WHAT YOU WILL DO:
What you return should be the entries, unchanged, without their pictures.

──────

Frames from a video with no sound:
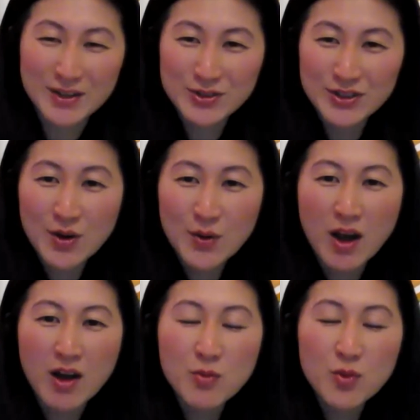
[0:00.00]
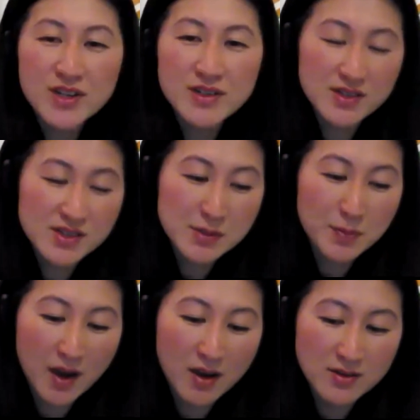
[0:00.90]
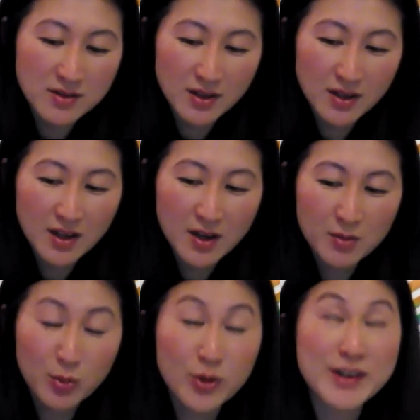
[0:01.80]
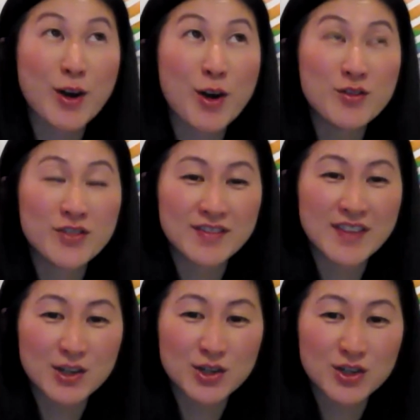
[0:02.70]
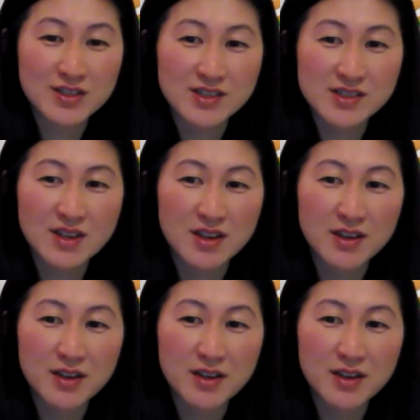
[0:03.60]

Dr. Lowe, we did spend pre-COVID, thank goodness,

──────

SOLUTION TO THIS PROBLEM:
Frames from a video with no sound:
[0:00.00]
[0:00.90]
[0:01.80]
[0:02.70]
[0:03.60]

Dr. Lowe, we did spend pre-COVID, thank goodness,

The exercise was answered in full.